Les danseurs de corde
Madame Saqui, funambule
Planche pour "La Belle Assemblée", n° 132
Gravure de Jean-Alexandre Allais (1792-1850) d'après une peinture de Hutchisson, 1820.
BnF, Bibliothèque-musée de l'Opéra, EST CIRQUE 4 (20)
© Bibliothèque nationale de France
La danse de corde, une discipline d’équilibre qui repose largement sur la capacité de ses praticiens à enchaîner les courses et les sauts, est aussi un formidable prétexte pour raconter des histoires.

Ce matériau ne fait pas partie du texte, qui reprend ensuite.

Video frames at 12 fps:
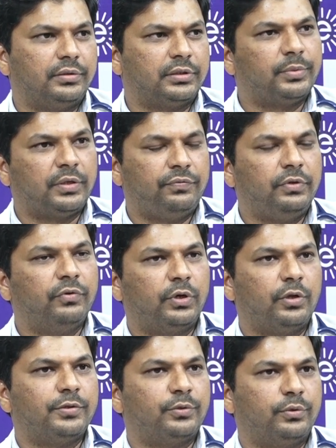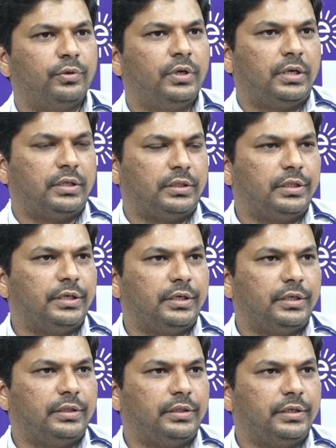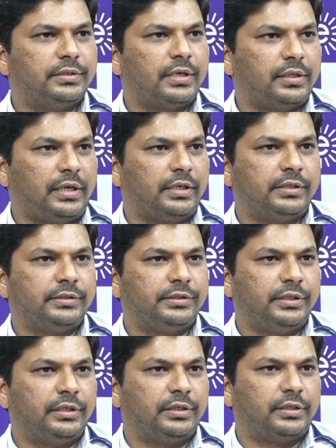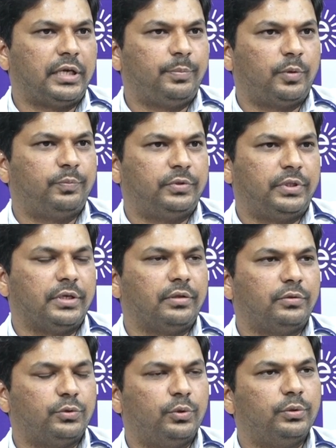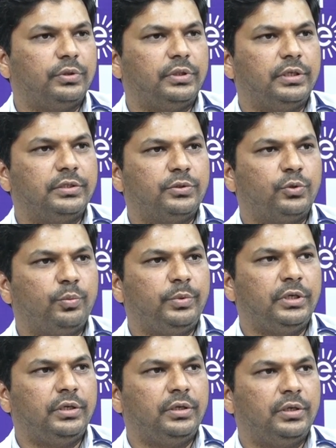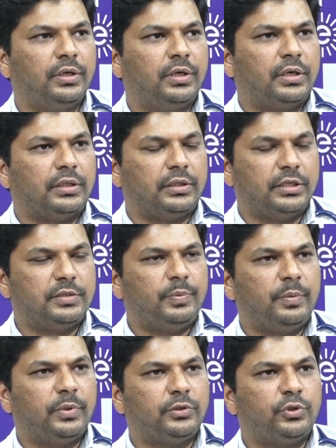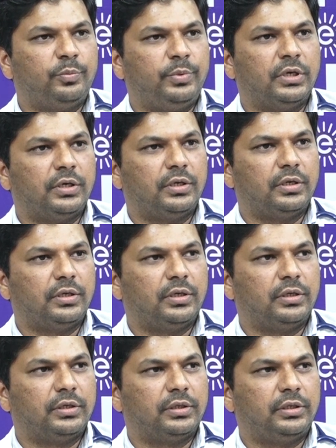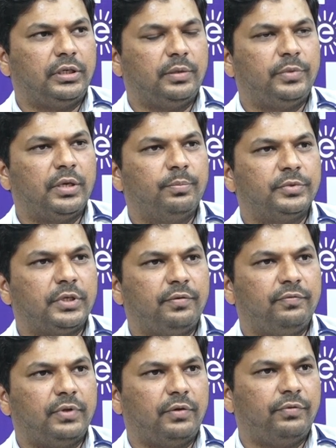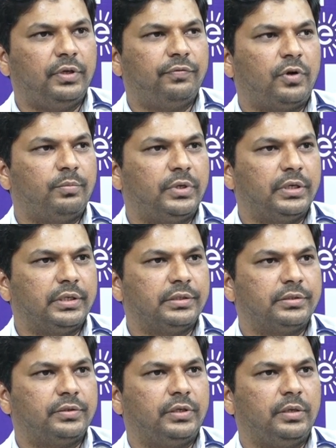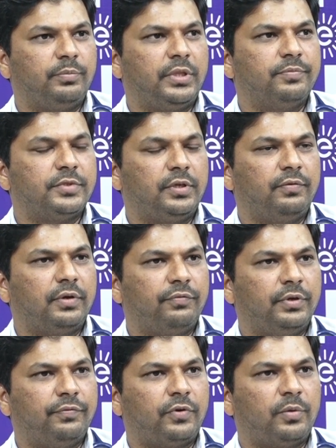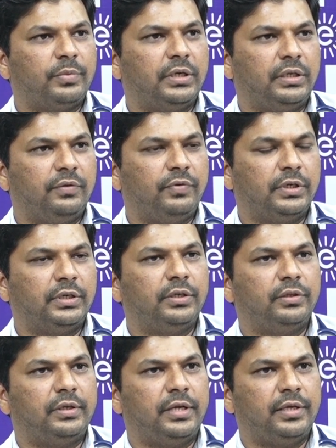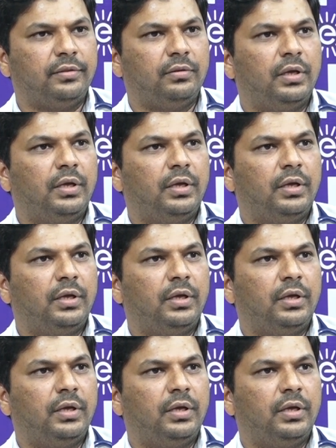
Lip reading: sometimes fever also. These are allergic type of things. So these people should be keep themselves away from dust, keep themselves away from getting wet into the rain,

Fille de Jean-Baptiste Lalanne et d’Hélène Masgomicari, membres de la troupe des Grands Danseurs du Roi, Marguerite-Antoinette Lalanne (1786–1866), formée enfant à l’acrobatie, l’équilibre et le jeu mimé, développe un don exceptionnel pour la danse de corde et présente dès 1791 des exercices d’un grande difficulté. Mariée en 1805 à Julien Saqui, décédé très tôt, désormais connue comme Madame Saqui, favorite de l’empereur Napoléon Ier, elle devient célèbre pour ses pantomimes racontées sur la corde, et ces saynètes où elle assume tous les rôles, changeant d’apparence et d’accessoires, qu’elle emploie pour faire sens. L’utilisation de drapeaux d’épées ou de feux d’artifice pour figurer les tirs d’artillerie, la descente sur la corde oblique et le soin apporté aux costumes suggèrent la même appétence pour esquisser une véritable dramaturgie de la corde.